Персонажи укрывались под псевдонимами, или просто обозначались. Особенно две Рыжие. Может, на этой почве он и свихнулся? Не в силах разобраться, кто где? И, если предположить, и жена его (бывшая?) тоже рыжеволосая, то можно себе представить. И сам психом станешь, особенно если тебя тряхнёт, как следует. Теперь он пытается восстановить историю, но все переплетается в его воспалённом мозгу (хотя энцефалограмма не показала отклонений от нормы, и, вообще говоря, здесь ему делать нечего).

Но, если не наступит ремиссия, то провести ему здесь. А парень незаурядный. Как это он писал про своих женщин: «Возможно ли объяснить и понять, что лучше – отточенная техника Рыжей, сосредоточенная и импульсивная ласка жены», или – не помню дословно, что он написал про Рыжую-2, но тоже что-то нежное. Никому не обидно. Впрочем, попадись он любой из них – да прочти они эти строки, то, скорее всего, разорвали бы на кусочки. От ревности. Или не смогли бы поделить. Кто их, женщин, поймёт. Вроде и любил каждую, а вот, сложилось…

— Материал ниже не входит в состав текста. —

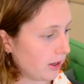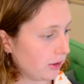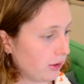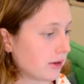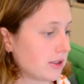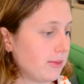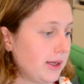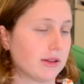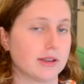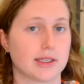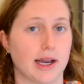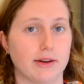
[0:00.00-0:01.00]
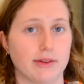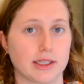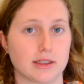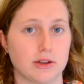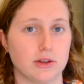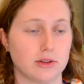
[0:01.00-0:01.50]
not to be on the side of
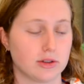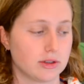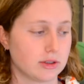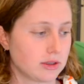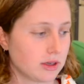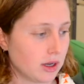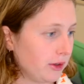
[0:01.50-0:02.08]
executioners.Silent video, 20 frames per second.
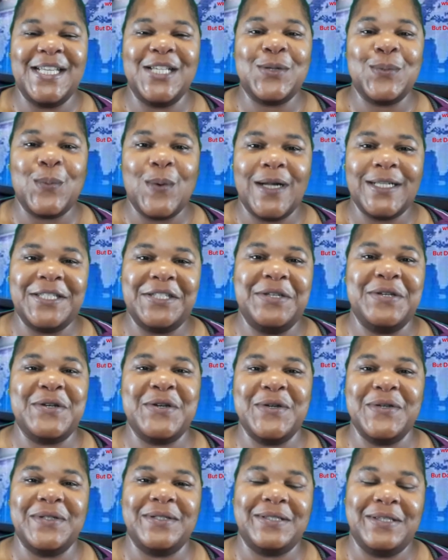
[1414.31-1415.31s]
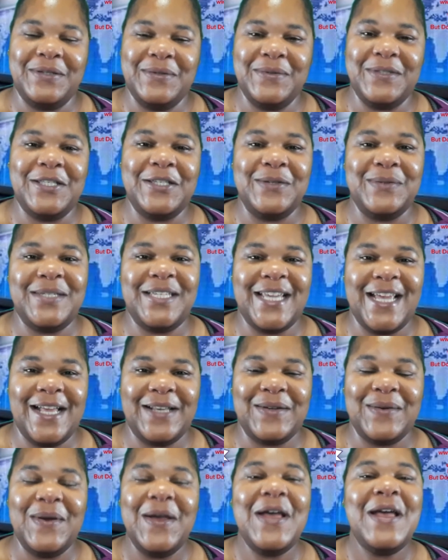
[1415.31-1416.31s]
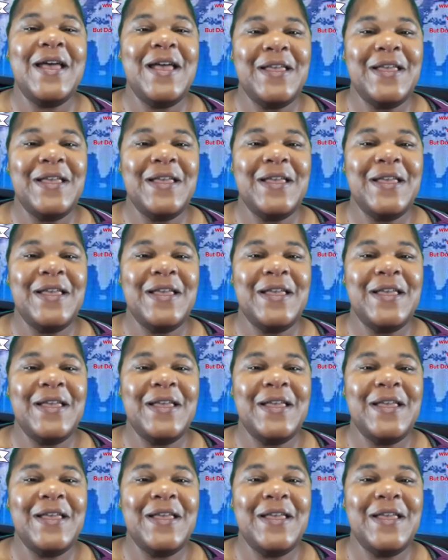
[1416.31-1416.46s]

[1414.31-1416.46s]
and that's watching your girl's YouTube channel,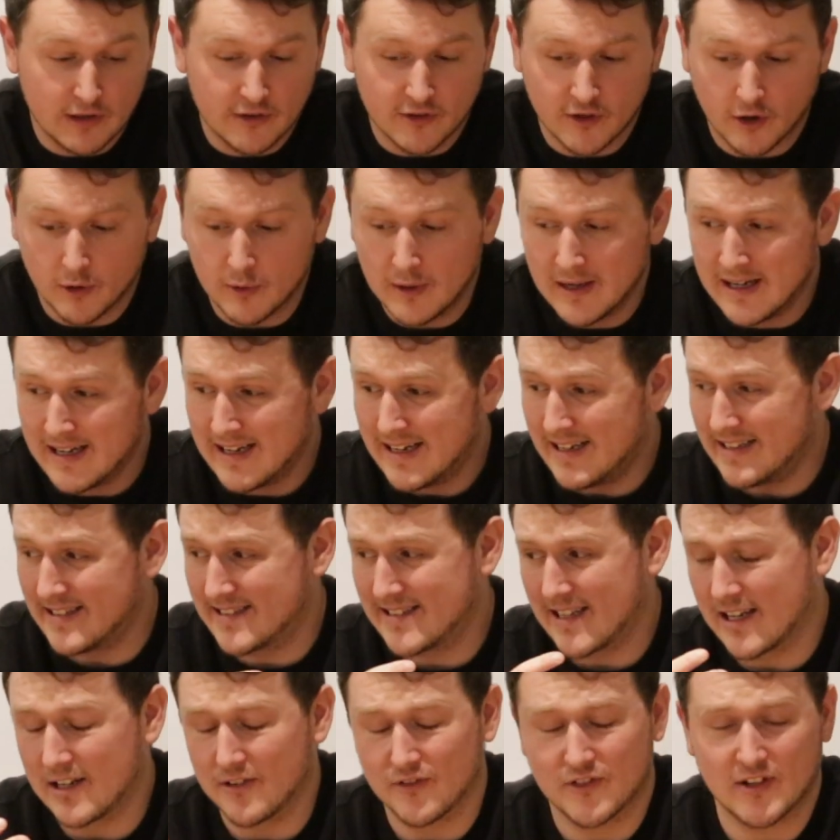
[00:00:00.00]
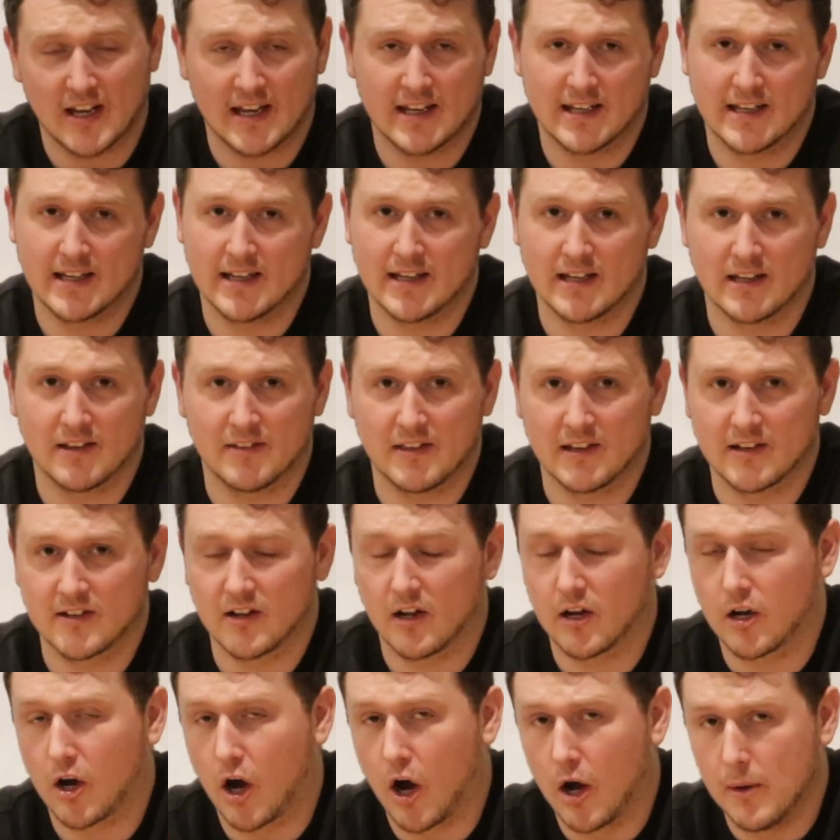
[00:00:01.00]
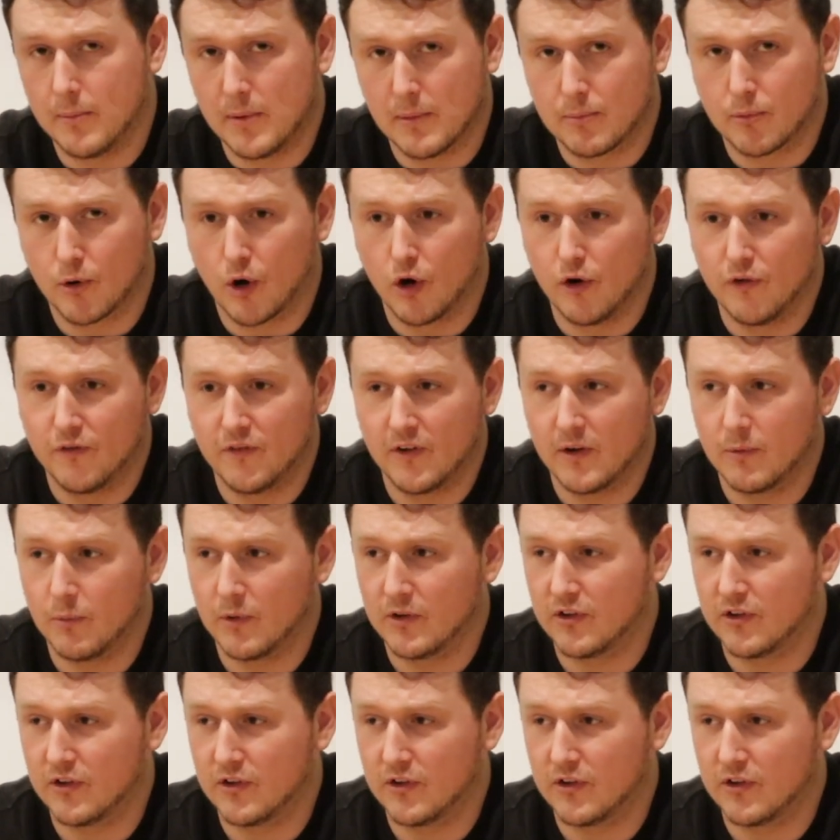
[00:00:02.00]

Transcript: So instead of taking things like ibuprofen,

Но в чем-то он, безусловно, прав. Соглашусь – мы до сих пор не можем понять, чего хотим в данный конкретный момент. И то, что вчера казалось сплошным очарованьем, завтра может вызвать глухое раздражение и апатию, а тут внезапная ситуация так переломит, даже если того не желаешь и не планируешь, и поведёт тебя, и потянет-потянет и вдруг потеряешь не то что рассудок, но и самого себя. Хоть в омут. А там вовсе не обязательно ждёт Тортилла с золотым ключиком.

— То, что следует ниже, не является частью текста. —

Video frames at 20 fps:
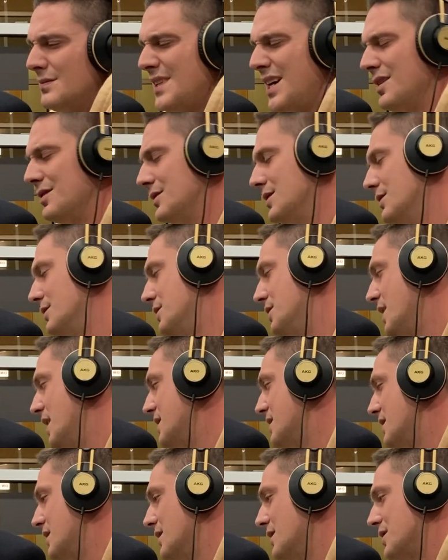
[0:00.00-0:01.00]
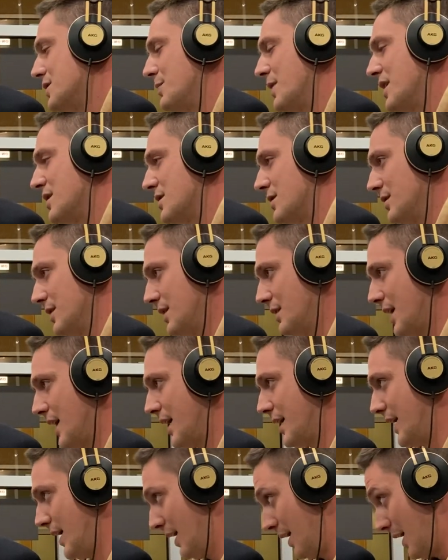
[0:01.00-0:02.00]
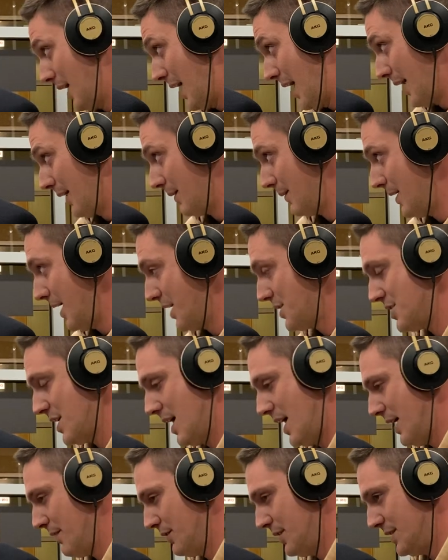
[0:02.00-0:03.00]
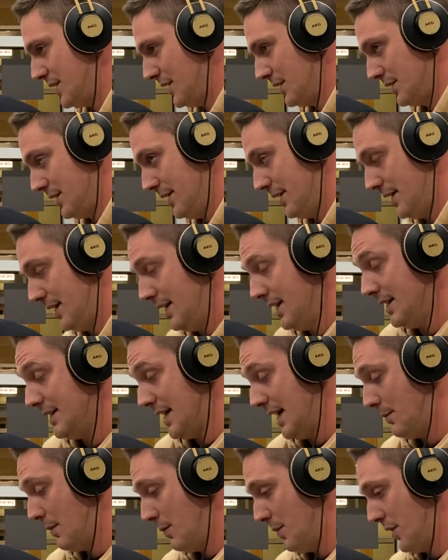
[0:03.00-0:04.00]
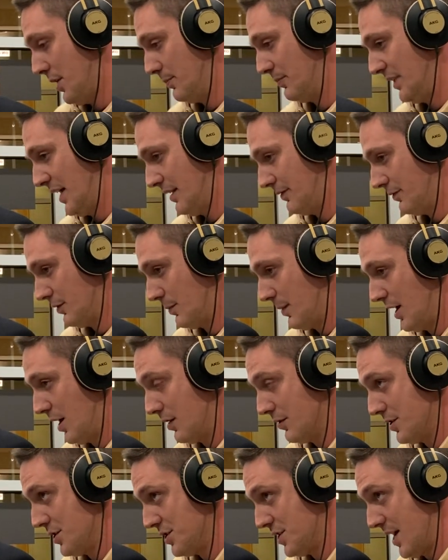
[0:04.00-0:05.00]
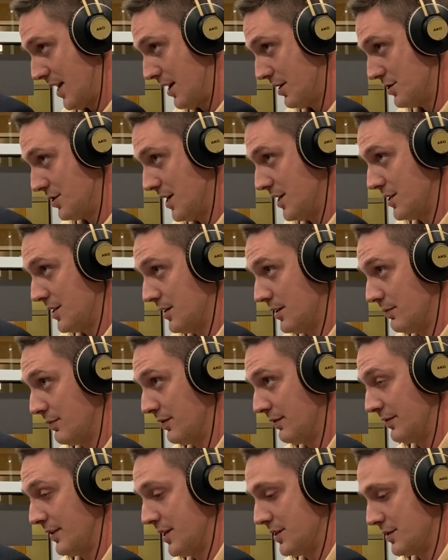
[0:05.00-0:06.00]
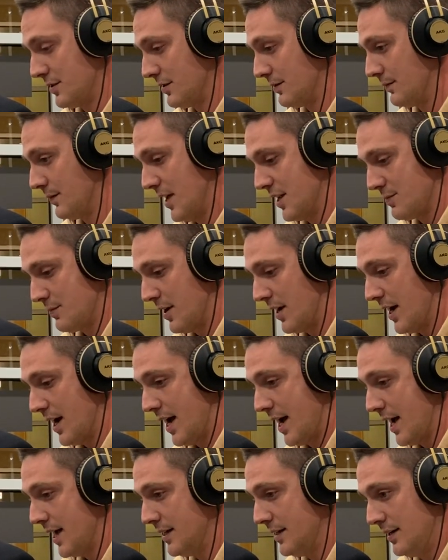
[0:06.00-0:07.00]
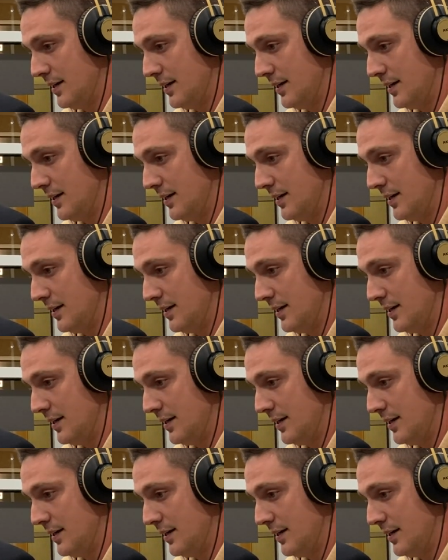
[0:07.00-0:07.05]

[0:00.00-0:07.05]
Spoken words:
Oh, dude, Jason especially. I shout anytime I'm on a platform, I always shout out Jason the Professor. That's my guy.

У меня ж точно такая ситуация – не калька, а период разброда. То, что было. М-да. Лечь рядом на койку и слушать Тихого. Ну, не обо мне речь. Да и литературным критиком поздновато становиться. Не предназначен. Впрочем, может сменить род деятельности самому? Ладно, это я так. Я не страдаю от однообразия. Но меня поразило отсутствие детализации их взаимоотношений с Рыжими – он тактично не приводил имена, или же это был вымысел?

Вряд ли. Остатки сознания выливались в строчки. Сам отгоняю вызванные в воображение образы и засыпаю. Но и там меня преследуют. Мне снятся сонмы рыжих, огненно-рыжих, летающие в облаках, их одежды развеваются, сбрасывая последнее, они опускаются вниз, обнимают меня и уносят в долину наслаждений, доводя почти до пика, а потом также внезапно исчезают.

Просыпаюсь от звонка совсем разбитый, глотаю приготовленный Анной Сергеевной кофе, сдаю дежурство и отправляюсь домой. Досыпать. Теперь уже без сновидений. Следующее дежурство у меня через три дня, я отдохнул и отправился принимать нормальных психов.